Problem requirements
Reproduce all of the data that follows, character for character.

Input data
>>>>

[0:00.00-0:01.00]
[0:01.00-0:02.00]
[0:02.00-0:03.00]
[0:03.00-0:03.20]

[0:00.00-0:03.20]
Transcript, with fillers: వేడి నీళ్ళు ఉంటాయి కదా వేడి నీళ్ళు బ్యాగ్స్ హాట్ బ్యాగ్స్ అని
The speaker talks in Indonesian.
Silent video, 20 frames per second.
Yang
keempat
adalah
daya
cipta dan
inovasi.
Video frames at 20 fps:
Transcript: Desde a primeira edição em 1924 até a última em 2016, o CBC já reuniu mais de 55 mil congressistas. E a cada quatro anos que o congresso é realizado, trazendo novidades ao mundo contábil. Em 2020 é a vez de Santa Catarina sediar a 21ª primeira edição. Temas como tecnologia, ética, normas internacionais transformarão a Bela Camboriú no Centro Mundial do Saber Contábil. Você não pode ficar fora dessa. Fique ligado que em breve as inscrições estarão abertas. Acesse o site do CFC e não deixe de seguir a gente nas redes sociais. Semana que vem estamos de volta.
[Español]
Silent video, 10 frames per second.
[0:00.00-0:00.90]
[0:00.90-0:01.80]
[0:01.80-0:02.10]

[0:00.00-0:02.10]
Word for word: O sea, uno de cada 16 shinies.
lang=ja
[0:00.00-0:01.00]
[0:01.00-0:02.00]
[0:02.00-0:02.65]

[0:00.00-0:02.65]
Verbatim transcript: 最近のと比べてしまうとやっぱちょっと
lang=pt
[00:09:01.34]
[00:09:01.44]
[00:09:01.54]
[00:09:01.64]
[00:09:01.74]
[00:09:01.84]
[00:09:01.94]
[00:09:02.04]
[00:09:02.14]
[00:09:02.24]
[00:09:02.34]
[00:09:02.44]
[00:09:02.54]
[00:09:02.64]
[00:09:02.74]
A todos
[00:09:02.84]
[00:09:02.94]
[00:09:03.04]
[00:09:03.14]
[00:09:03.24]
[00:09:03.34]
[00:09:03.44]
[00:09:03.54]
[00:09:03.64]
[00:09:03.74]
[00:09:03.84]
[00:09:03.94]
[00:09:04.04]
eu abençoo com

<<<<

Solution to the exercise
[0:00.00-0:01.00]
[0:01.00-0:02.00]
[0:02.00-0:03.00]
[0:03.00-0:03.20]

[0:00.00-0:03.20]
Transcript, with fillers: వేడి నీళ్ళు ఉంటాయి కదా వేడి నీళ్ళు బ్యాగ్స్ హాట్ బ్యాగ్స్ అని
The speaker talks in Indonesian.
Silent video, 20 frames per second.
Yang
keempat
adalah
daya
cipta dan
inovasi.
Video frames at 20 fps:
Transcript: Desde a primeira edição em 1924 até a última em 2016, o CBC já reuniu mais de 55 mil congressistas. E a cada quatro anos que o congresso é realizado, trazendo novidades ao mundo contábil. Em 2020 é a vez de Santa Catarina sediar a 21ª primeira edição. Temas como tecnologia, ética, normas internacionais transformarão a Bela Camboriú no Centro Mundial do Saber Contábil. Você não pode ficar fora dessa. Fique ligado que em breve as inscrições estarão abertas. Acesse o site do CFC e não deixe de seguir a gente nas redes sociais. Semana que vem estamos de volta.
[Español]
Silent video, 10 frames per second.
[0:00.00-0:00.90]
[0:00.90-0:01.80]
[0:01.80-0:02.10]

[0:00.00-0:02.10]
Word for word: O sea, uno de cada 16 shinies.
lang=ja
[0:00.00-0:01.00]
[0:01.00-0:02.00]
[0:02.00-0:02.65]

[0:00.00-0:02.65]
Verbatim transcript: 最近のと比べてしまうとやっぱちょっと
lang=pt
[00:09:01.34]
[00:09:01.44]
[00:09:01.54]
[00:09:01.64]
[00:09:01.74]
[00:09:01.84]
[00:09:01.94]
[00:09:02.04]
[00:09:02.14]
[00:09:02.24]
[00:09:02.34]
[00:09:02.44]
[00:09:02.54]
[00:09:02.64]
[00:09:02.74]
A todos
[00:09:02.84]
[00:09:02.94]
[00:09:03.04]
[00:09:03.14]
[00:09:03.24]
[00:09:03.34]
[00:09:03.44]
[00:09:03.54]
[00:09:03.64]
[00:09:03.74]
[00:09:03.84]
[00:09:03.94]
[00:09:04.04]
eu abençoo com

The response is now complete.